## What the exercise asks
Repeat, please, exactly the lines from the one that has "[10.57-11.46s]" through the end of the records below, with pictures dropped.

## Extracted information
════════

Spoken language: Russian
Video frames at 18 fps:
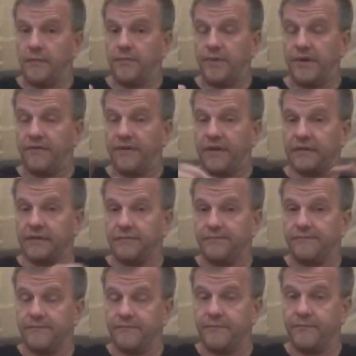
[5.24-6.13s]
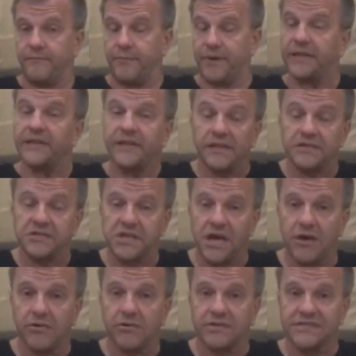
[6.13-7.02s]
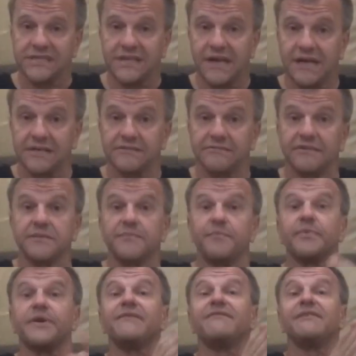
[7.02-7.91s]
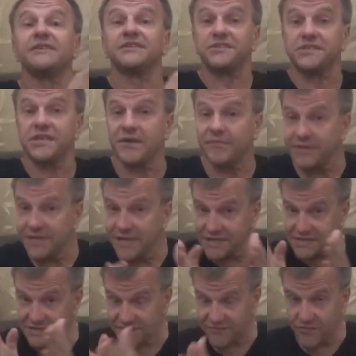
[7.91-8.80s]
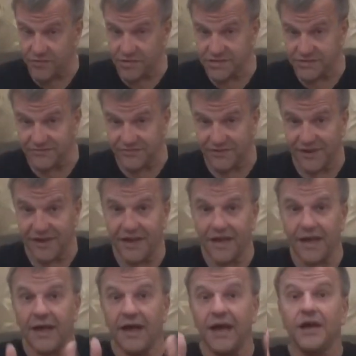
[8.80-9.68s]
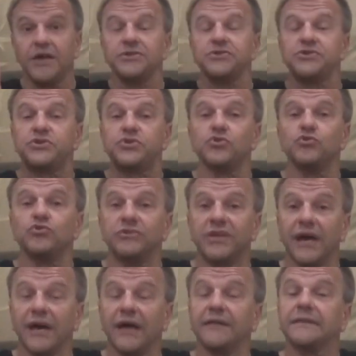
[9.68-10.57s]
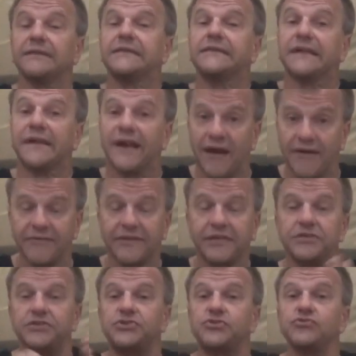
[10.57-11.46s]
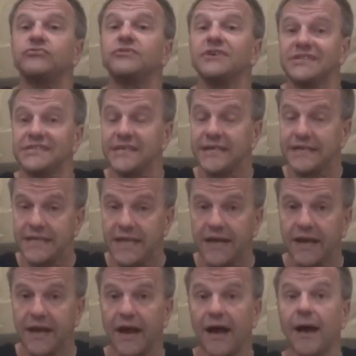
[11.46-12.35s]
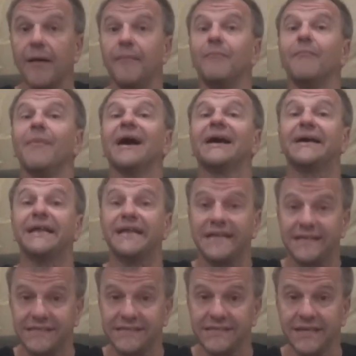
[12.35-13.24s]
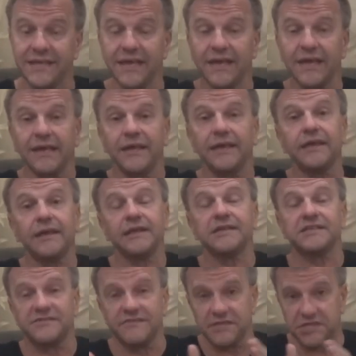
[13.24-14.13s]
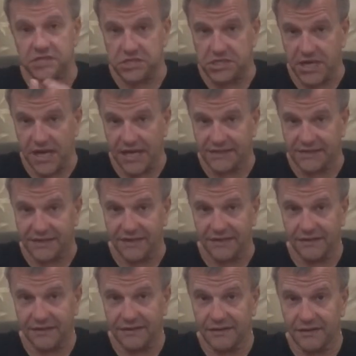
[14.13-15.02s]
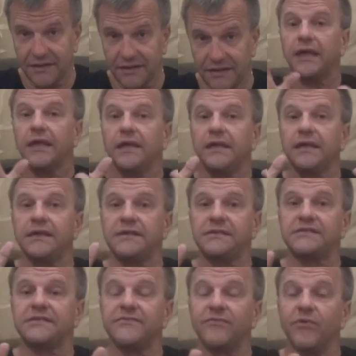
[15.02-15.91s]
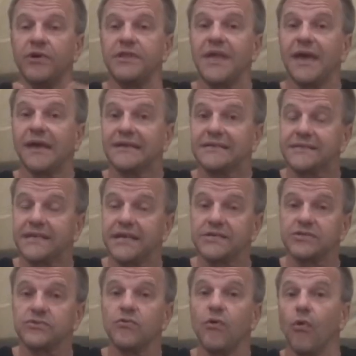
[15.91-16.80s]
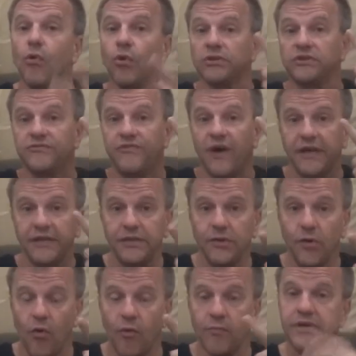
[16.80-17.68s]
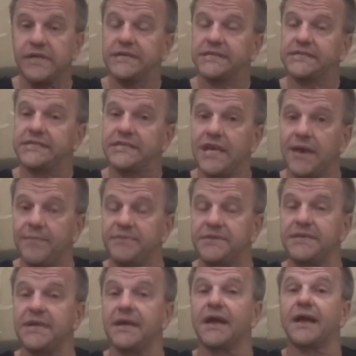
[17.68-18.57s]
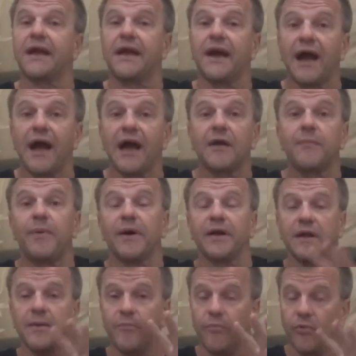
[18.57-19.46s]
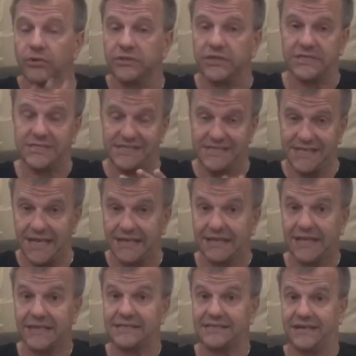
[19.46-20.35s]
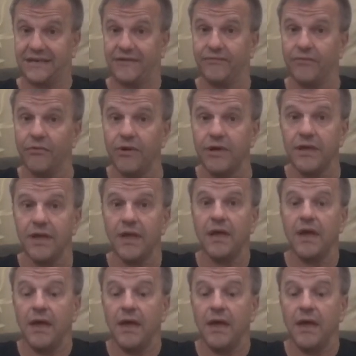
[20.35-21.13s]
Привет! Продолжаю рассказывать про волшебные свойства чудо травки, чудо сорняка, макрицы или звездчатки. И сегодня я расскажу о двойном рецепте, как поработать с этой травой,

════════

## Task result
[10.57-11.46s]
[11.46-12.35s]
[12.35-13.24s]
[13.24-14.13s]
[14.13-15.02s]
[15.02-15.91s]
[15.91-16.80s]
[16.80-17.68s]
[17.68-18.57s]
[18.57-19.46s]
[19.46-20.35s]
[20.35-21.13s]
Привет! Продолжаю рассказывать про волшебные свойства чудо травки, чудо сорняка, макрицы или звездчатки. И сегодня я расскажу о двойном рецепте, как поработать с этой травой,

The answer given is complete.